Cyanobacterial blooms pose environmental and health risks due to their production of toxic secondary metabolites. While current methods for assessing these risks have focused primarily on bloom frequency and intensity, the lack of comprehensive and comparable data on cyanotoxins makes it challenging to rigorously evaluate these health risks. In this study, we examined 750 metagenomic data sets collected from 103 lakes worldwide. Our analysis unveiled the diverse distributions of cyanobacterial communities and the genes responsible for cyanotoxin production across the globe. Our approach involved the integration of cyanobacterial biomass, the biosynthetic potential of cyanotoxin, and the potential effects of these toxins to establish potential cyanobacterial health risks. Our findings revealed that nearly half of the lakes assessed posed medium to high health risks associated with cyanobacteria. The regions of greatest concern were East Asia and South Asia, particularly in developing countries experiencing rapid industrialization and urbanization. Using machine learning techniques, we mapped potential cyanobacterial health risks in lakes worldwide. The model results revealed a positive correlation between potential cyanobacterial health risks and factors such as temperature, N2O emissions, and the human influence index. These findings underscore the influence of these variables on the proliferation of cyanobacterial blooms and associated risks. By introducing a novel quantitative method for monitoring potential cyanobacterial health risks on a global scale, our study contributes to the assessment and management of one of the most pressing threats to both aquatic ecosystems and human health.

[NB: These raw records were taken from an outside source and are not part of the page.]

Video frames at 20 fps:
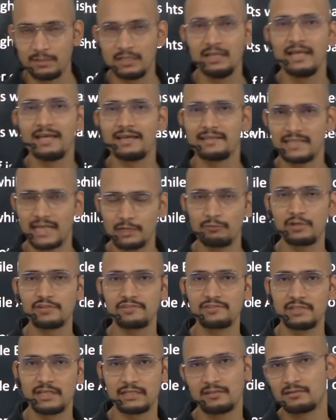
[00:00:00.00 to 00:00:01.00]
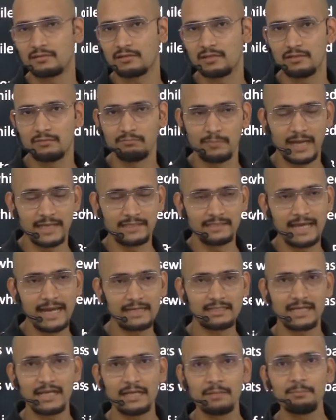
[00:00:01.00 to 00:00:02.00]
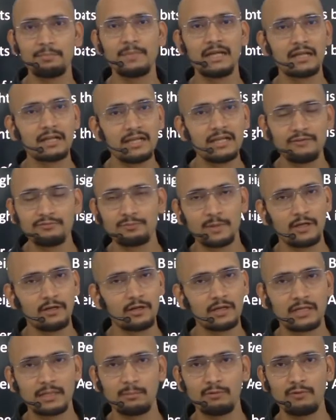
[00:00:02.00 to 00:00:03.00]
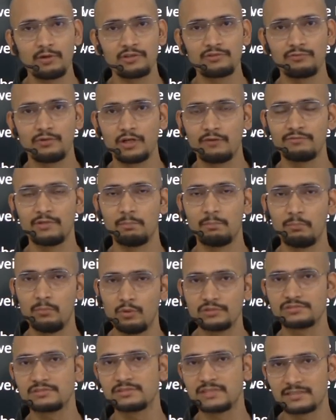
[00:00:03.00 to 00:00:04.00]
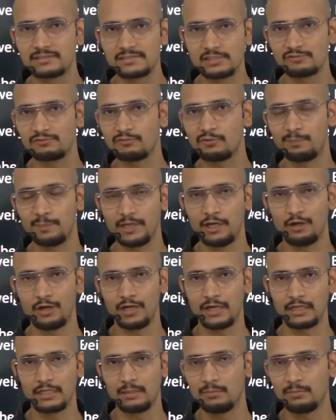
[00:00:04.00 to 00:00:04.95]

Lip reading: that was yet by that time, Mendeleev's periodic table was one of the most successful periodic table.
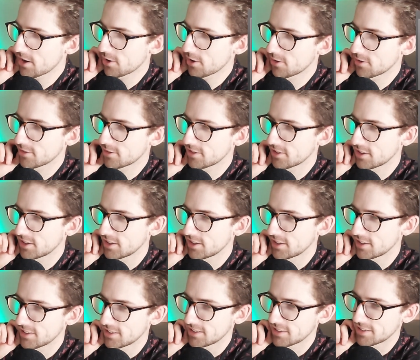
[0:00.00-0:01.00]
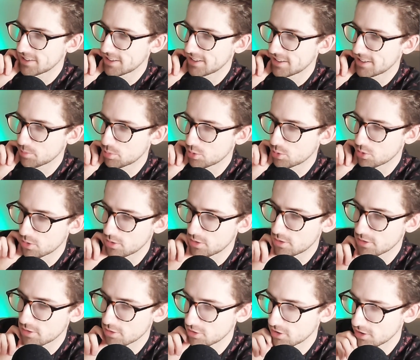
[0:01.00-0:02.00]
though. That's a poor
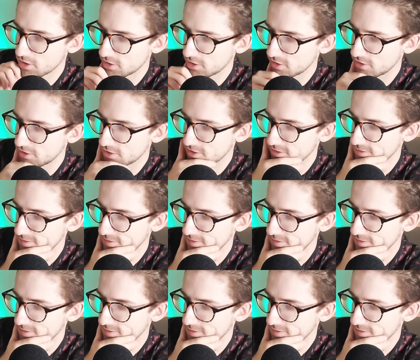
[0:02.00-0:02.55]
cross.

Importance: Our research introduces a novel and comprehensive approach to potential cyanobacterial health risk assessment, offering insights into risk from a toxicity perspective. The distinct geographical variations in cyanobacterial communities coupled with the intricate interplay of environmental factors underscore the complexity of managing cyanobacterial blooms at a global scale. Our systematic and targeted cyanobacterial surveillance enables a worldwide assessment of cyanobacteria-based potential health risks, providing an early warning system.
Keywords: cyanobacterial bloom; cyanotoxins; lake; machine learning; metagenome; risk assessment.